⟨
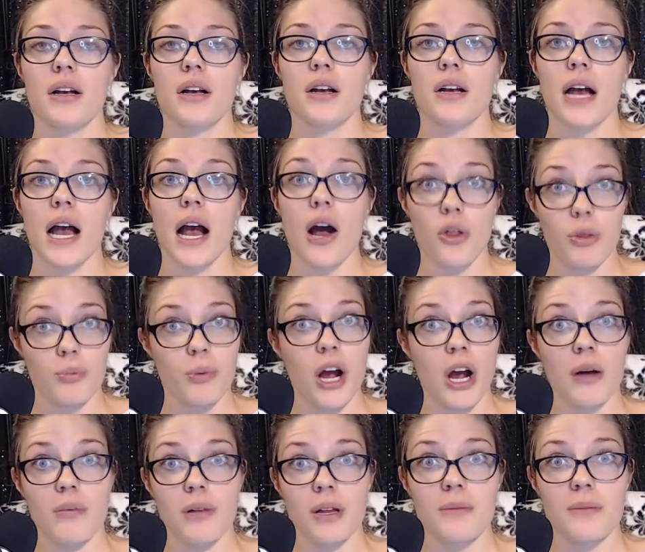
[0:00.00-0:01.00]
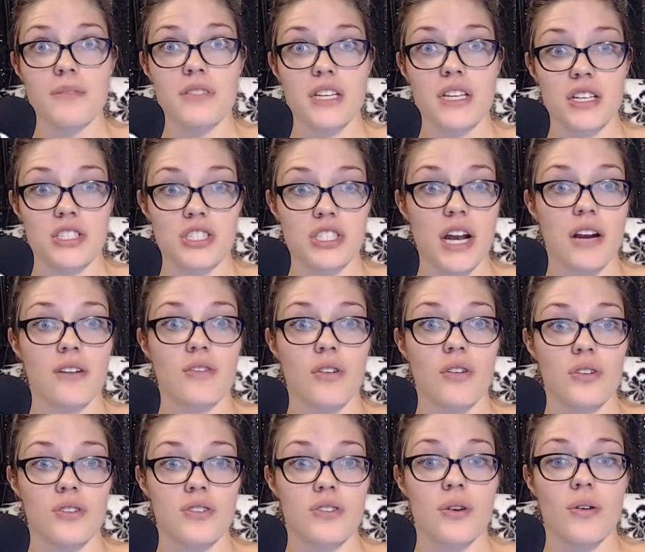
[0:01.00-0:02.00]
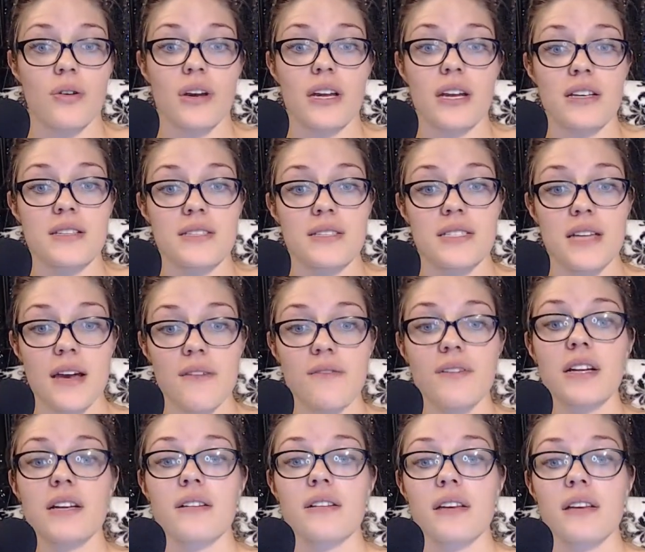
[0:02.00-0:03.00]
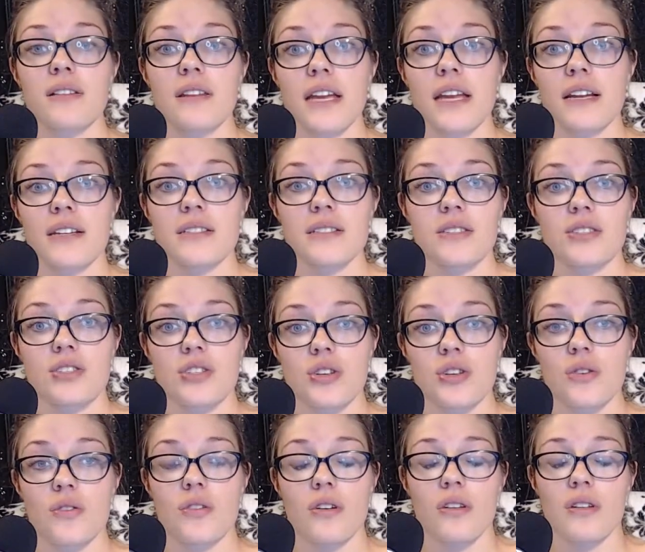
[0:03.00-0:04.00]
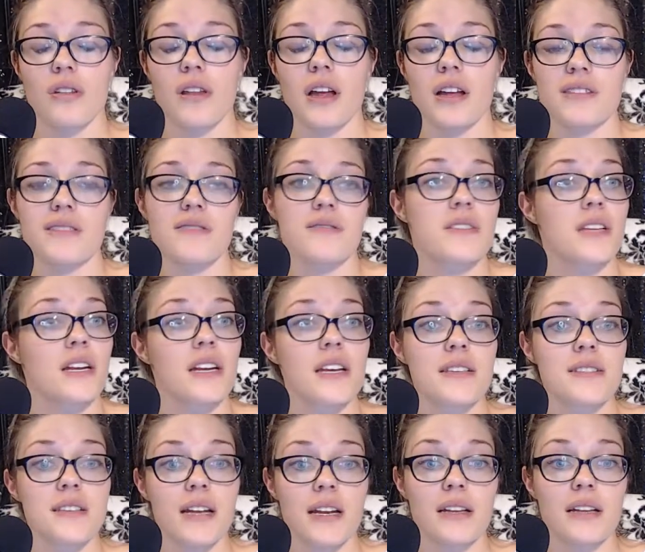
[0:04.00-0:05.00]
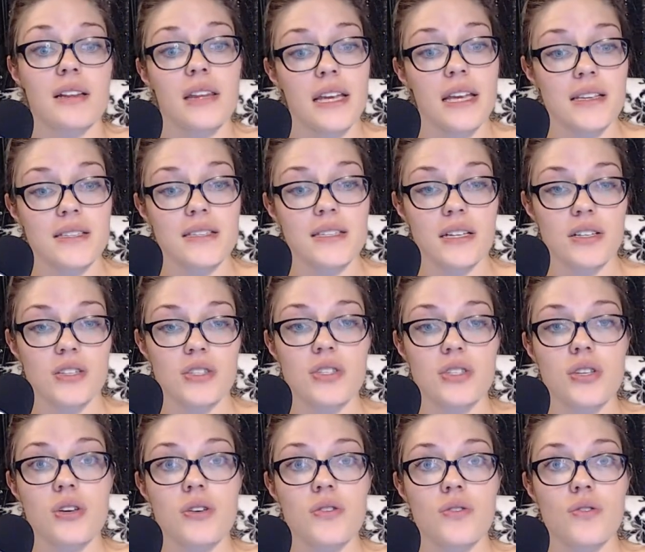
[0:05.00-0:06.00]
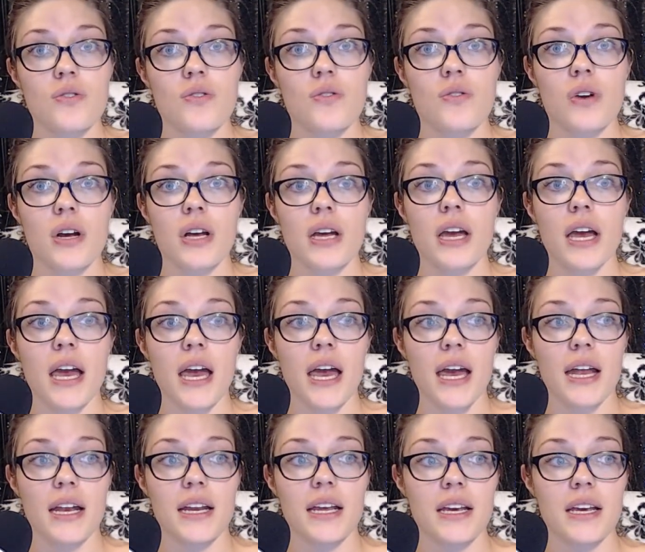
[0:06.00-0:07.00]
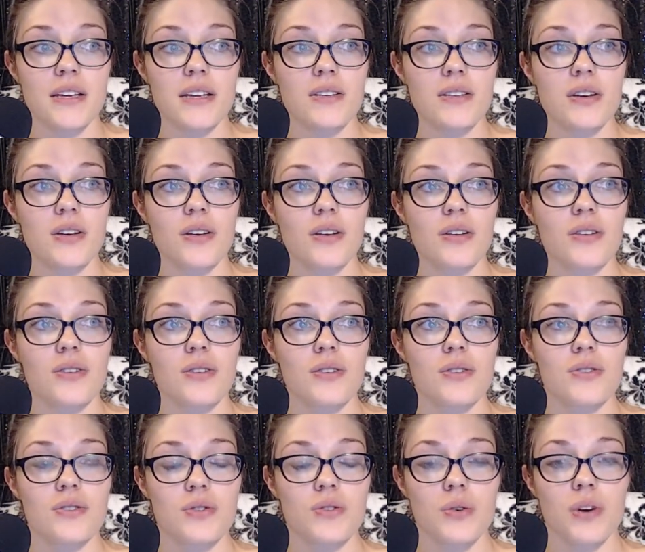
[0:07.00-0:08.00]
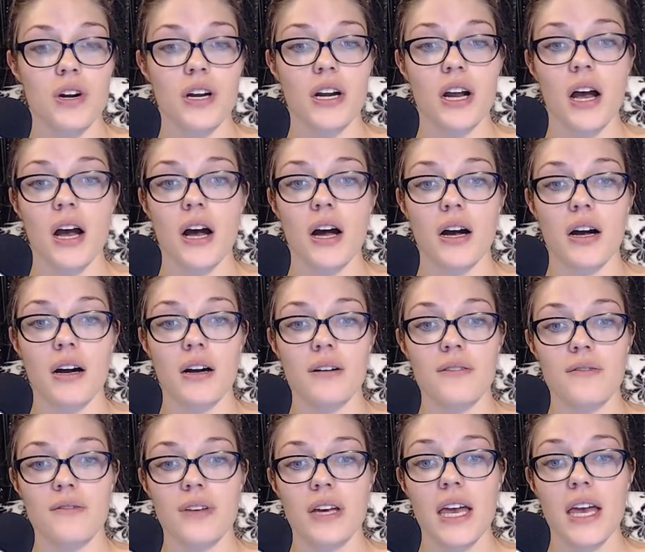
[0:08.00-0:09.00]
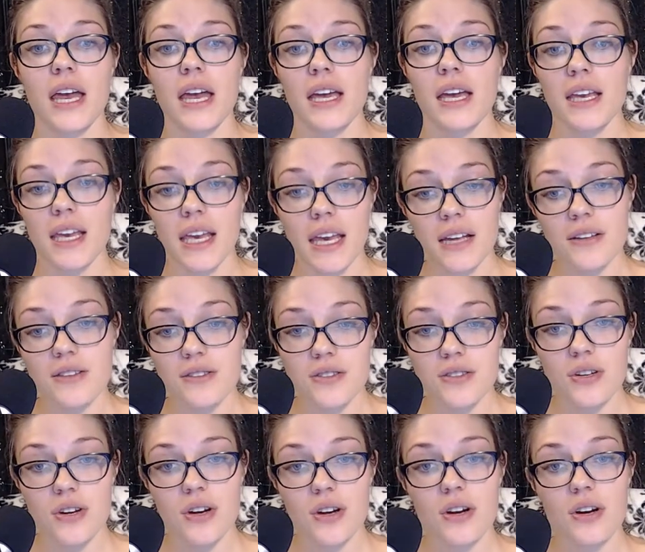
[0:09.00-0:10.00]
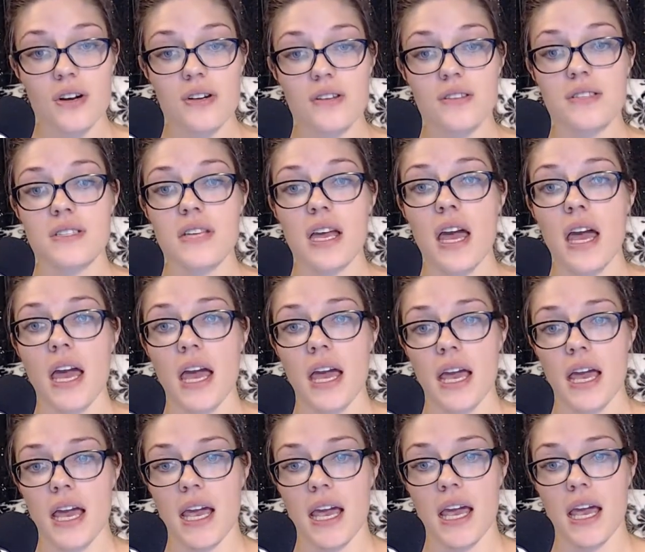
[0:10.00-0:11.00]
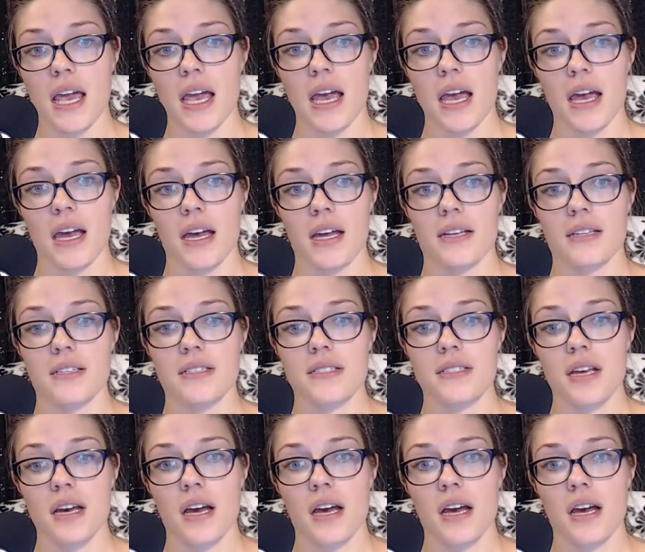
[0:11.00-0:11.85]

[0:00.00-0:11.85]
health problems in general. So it is definitely linked to, there are lots of studies that it links it to any sort of cancers and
⟩
_TRY IT_: Leaving out the images, return the entries above exactly as they read.

_OUTPUT_:
[0:00.00-0:01.00]
[0:01.00-0:02.00]
[0:02.00-0:03.00]
[0:03.00-0:04.00]
[0:04.00-0:05.00]
[0:05.00-0:06.00]
[0:06.00-0:07.00]
[0:07.00-0:08.00]
[0:08.00-0:09.00]
[0:09.00-0:10.00]
[0:10.00-0:11.00]
[0:11.00-0:11.85]

[0:00.00-0:11.85]
health problems in general. So it is definitely linked to, there are lots of studies that it links it to any sort of cancers and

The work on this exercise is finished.